→ **SUPPLIED MATERIAL**:
▼▼▼

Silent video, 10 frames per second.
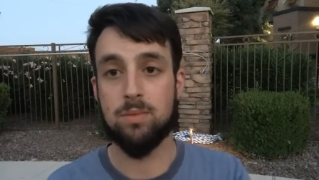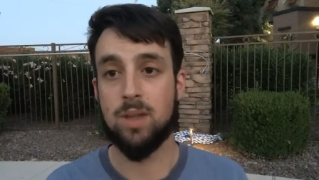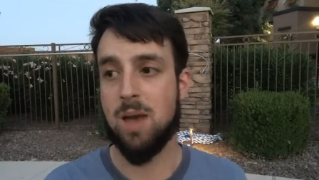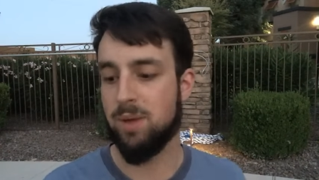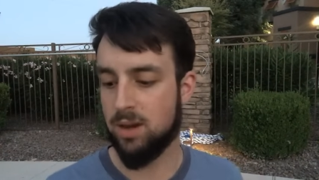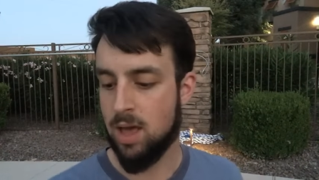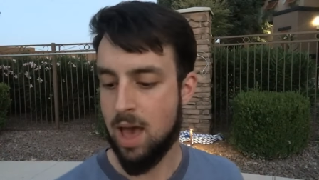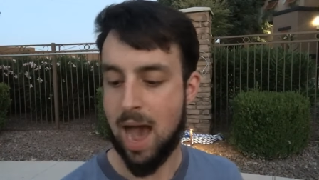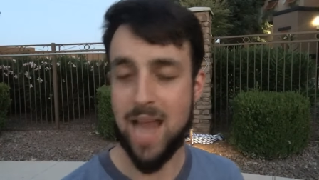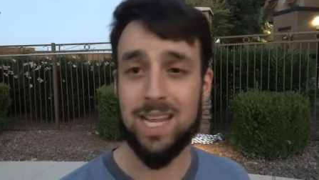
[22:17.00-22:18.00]
I mean,
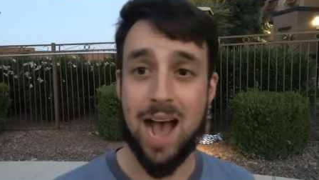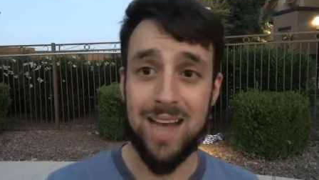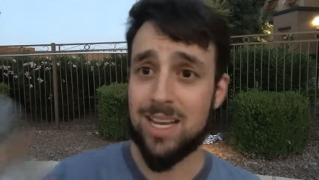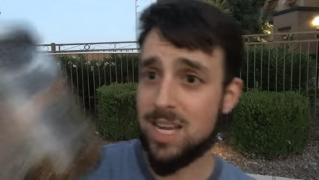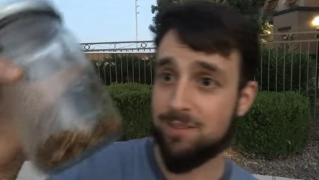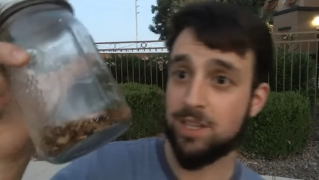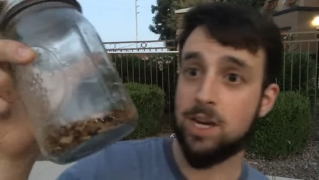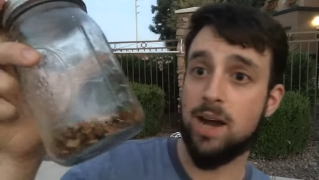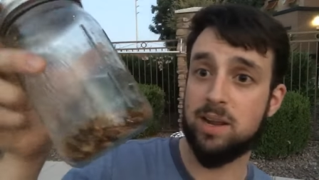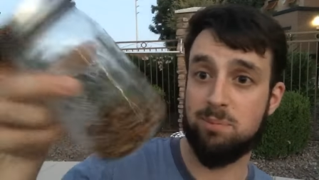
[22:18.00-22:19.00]
I, did, I didn't even
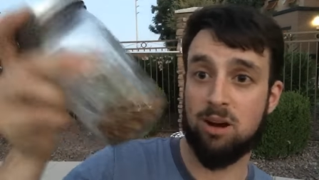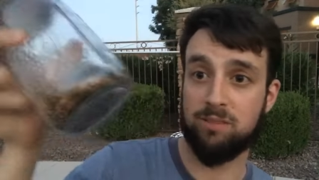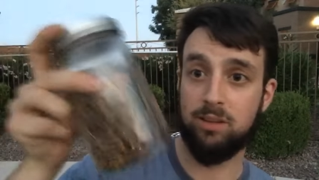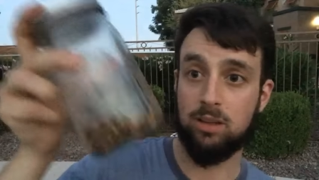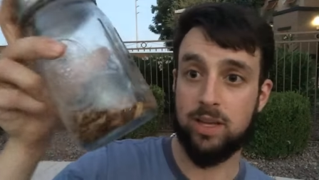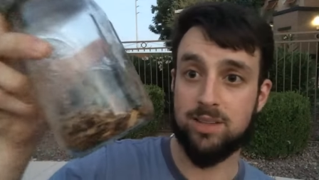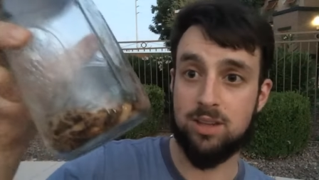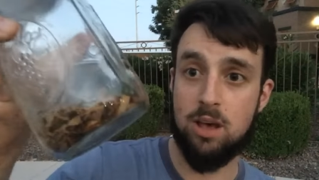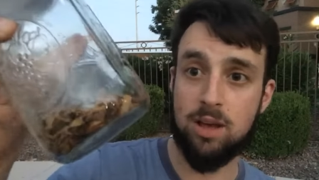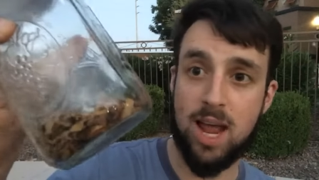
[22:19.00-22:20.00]
cut it perfectly. It's
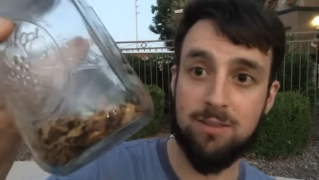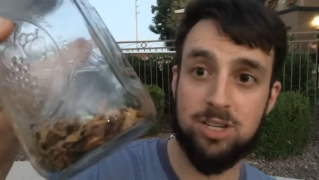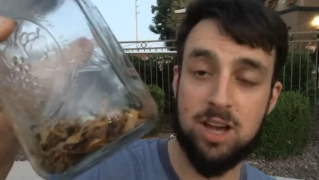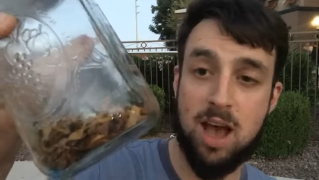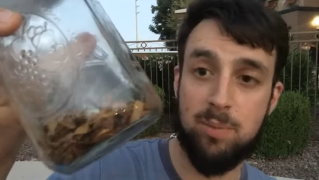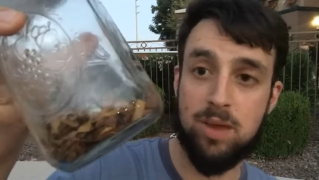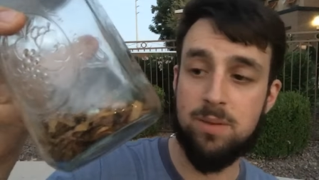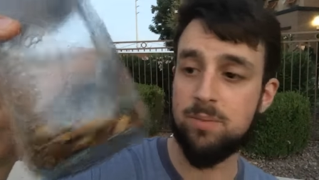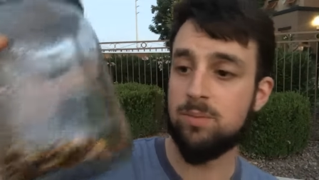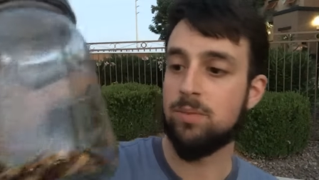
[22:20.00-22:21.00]
all kind of choppy,
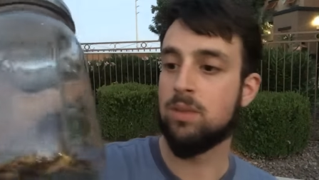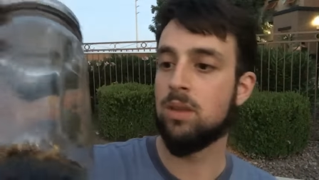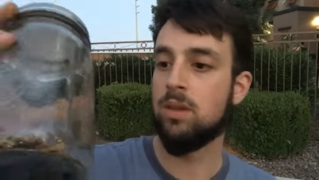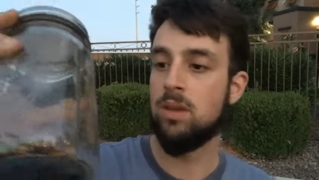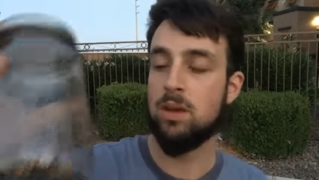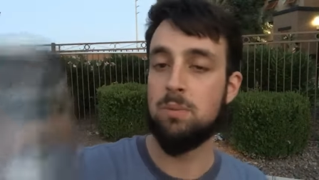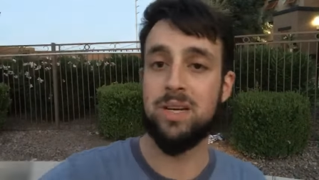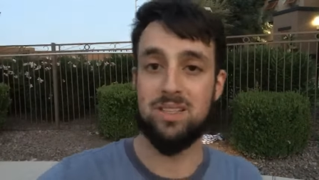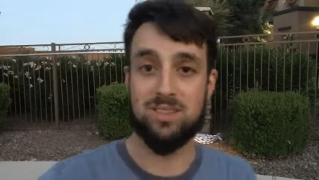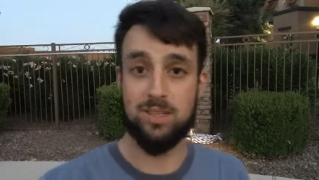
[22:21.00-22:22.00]
but
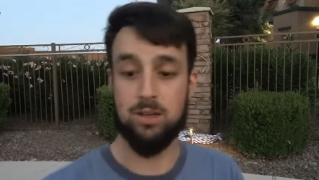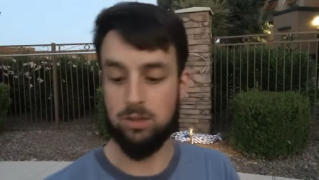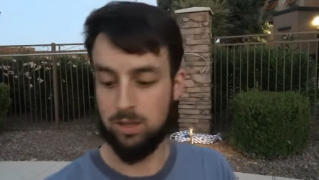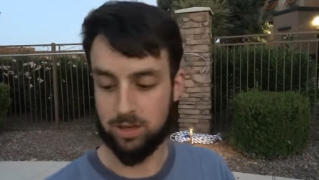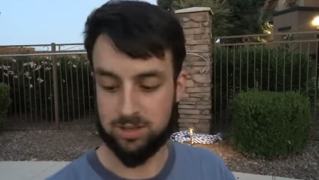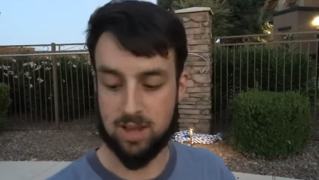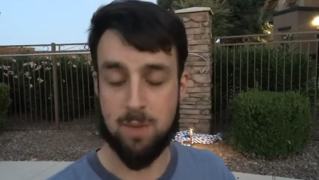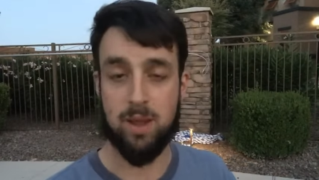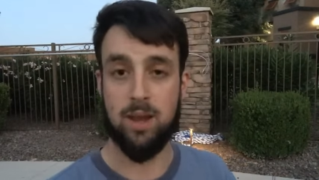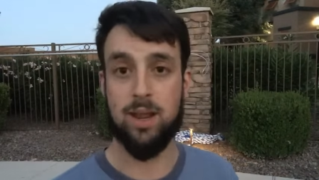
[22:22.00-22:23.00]
it still looks, I
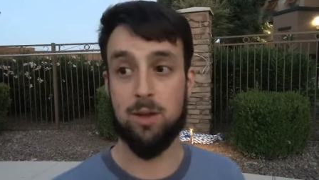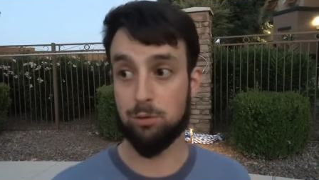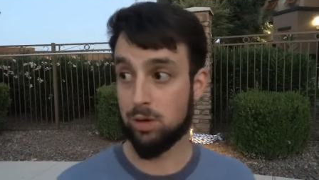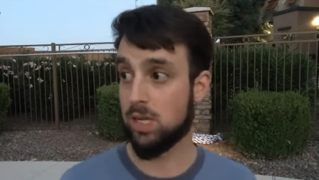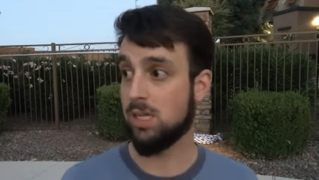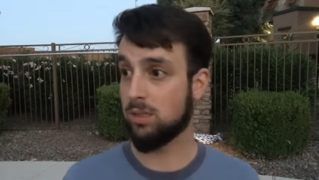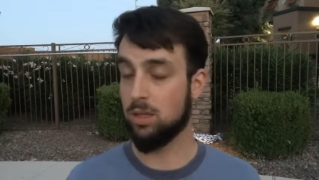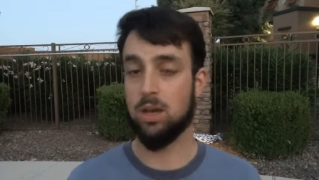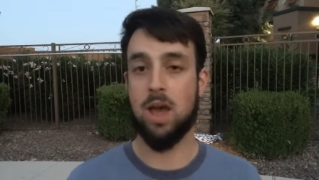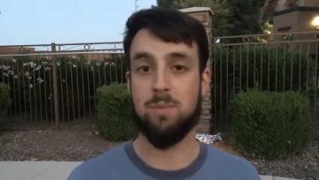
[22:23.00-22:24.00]
mean, it really
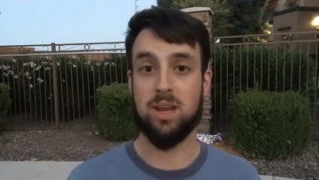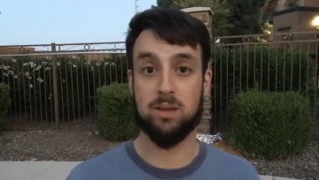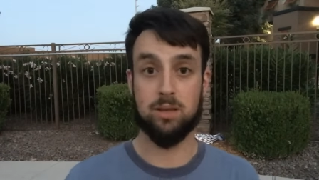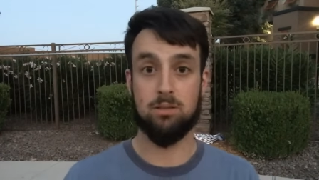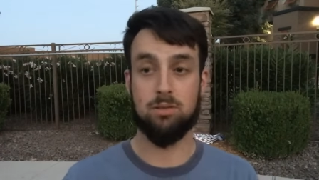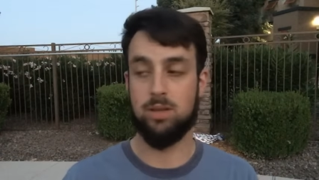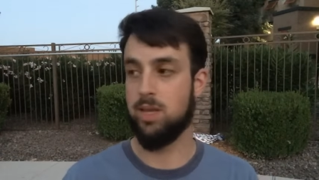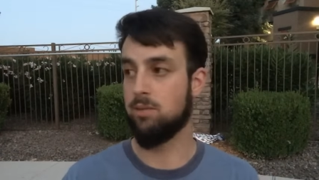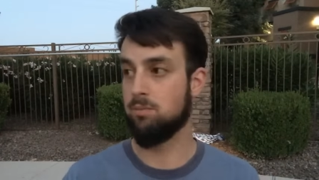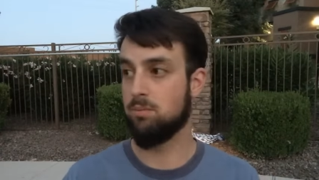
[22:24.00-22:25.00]
look, I mean, it,
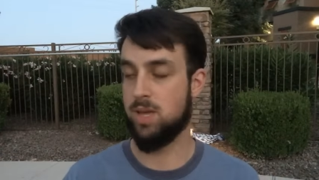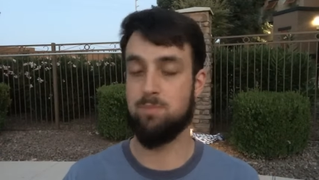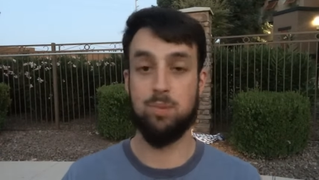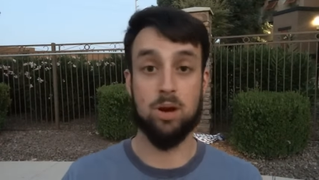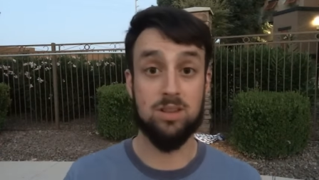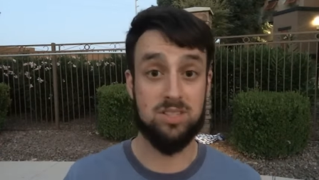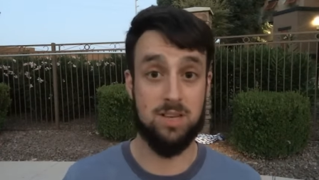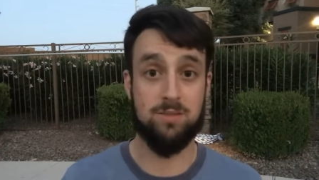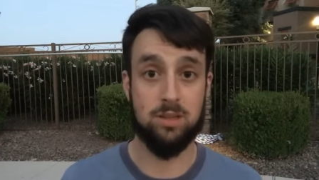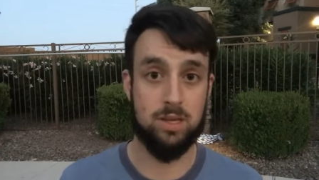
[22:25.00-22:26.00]
it, it burns
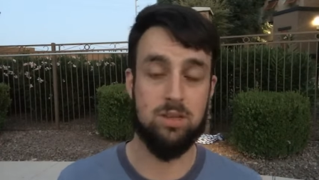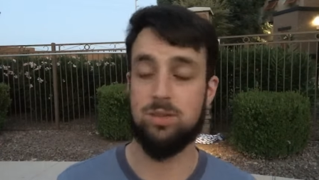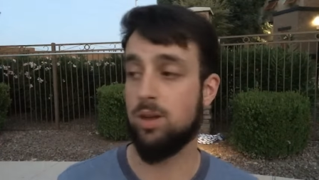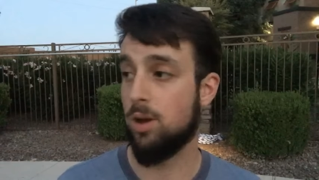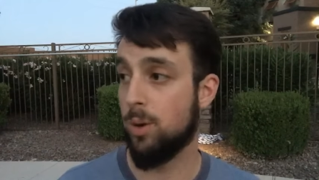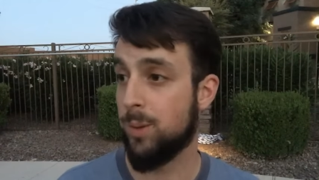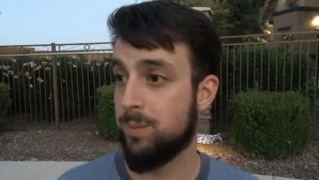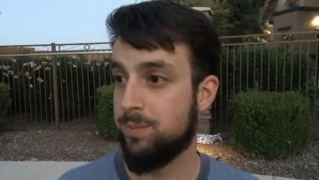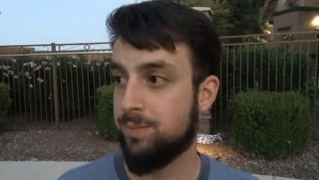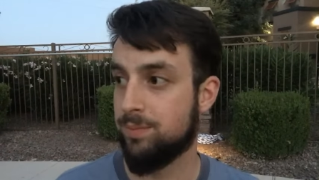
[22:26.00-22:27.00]
evenly, so
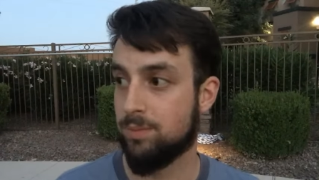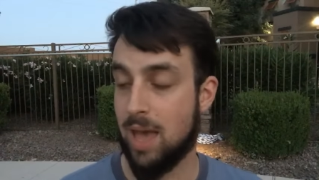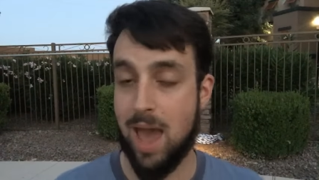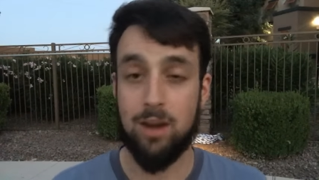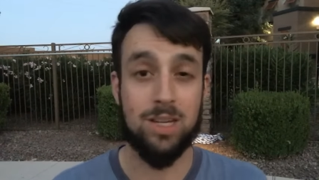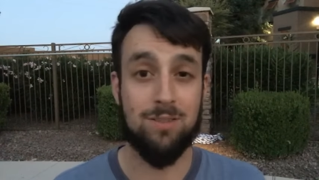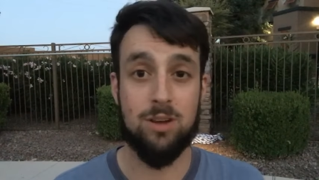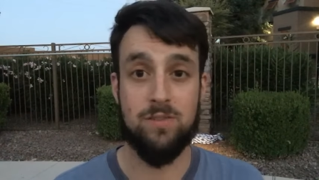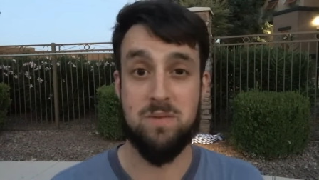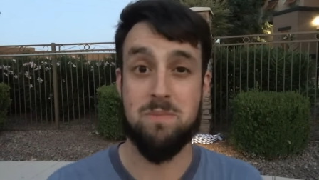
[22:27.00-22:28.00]
I don't even
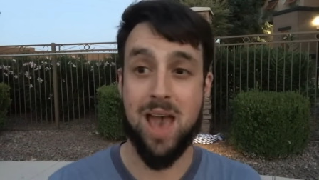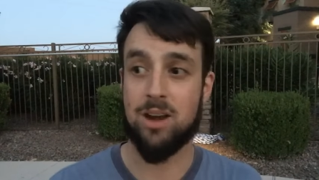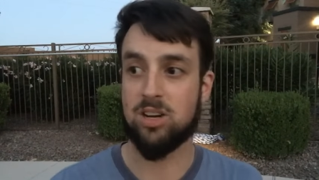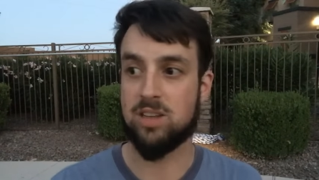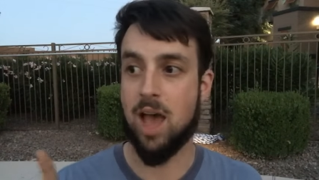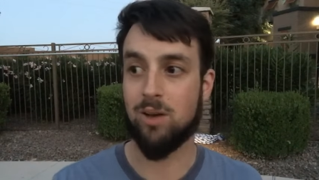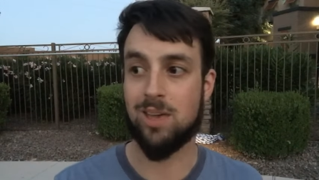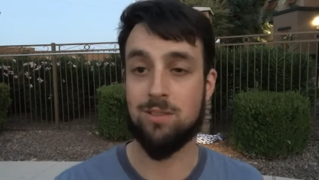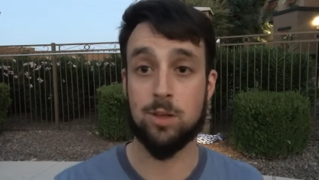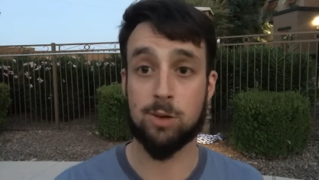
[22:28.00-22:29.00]
know if it matters how
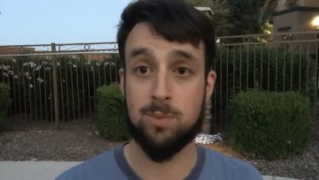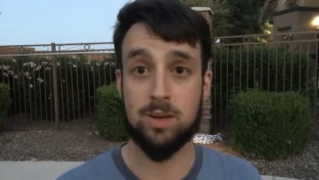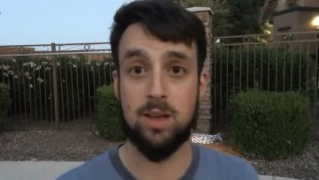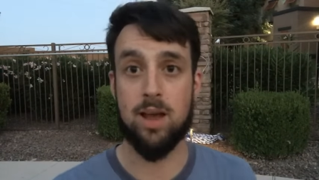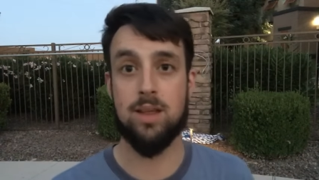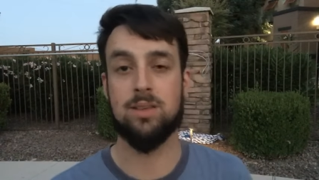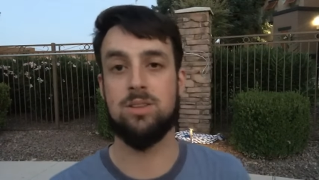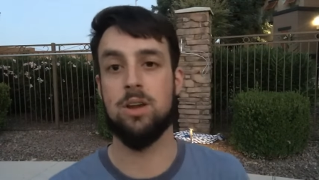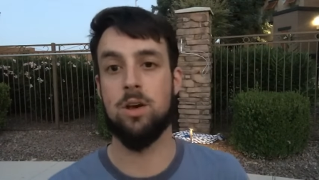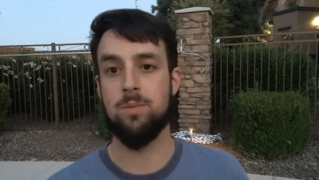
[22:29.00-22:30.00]
even the ribbon cut is,
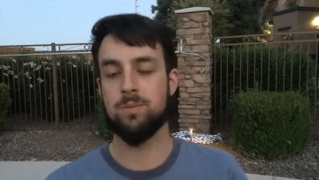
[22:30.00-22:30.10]
you know?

▲▲▲

→ **TASK PROMPT**: Would you print all of the entries exactly, omitting any image?

→ **SOLUTION FOR THIS PROBLEM**:
Silent video, 10 frames per second.
[22:17.00-22:18.00]
I mean,
[22:18.00-22:19.00]
I, did, I didn't even
[22:19.00-22:20.00]
cut it perfectly. It's
[22:20.00-22:21.00]
all kind of choppy,
[22:21.00-22:22.00]
but
[22:22.00-22:23.00]
it still looks, I
[22:23.00-22:24.00]
mean, it really
[22:24.00-22:25.00]
look, I mean, it,
[22:25.00-22:26.00]
it, it burns
[22:26.00-22:27.00]
evenly, so
[22:27.00-22:28.00]
I don't even
[22:28.00-22:29.00]
know if it matters how
[22:29.00-22:30.00]
even the ribbon cut is,
[22:30.00-22:30.10]
you know?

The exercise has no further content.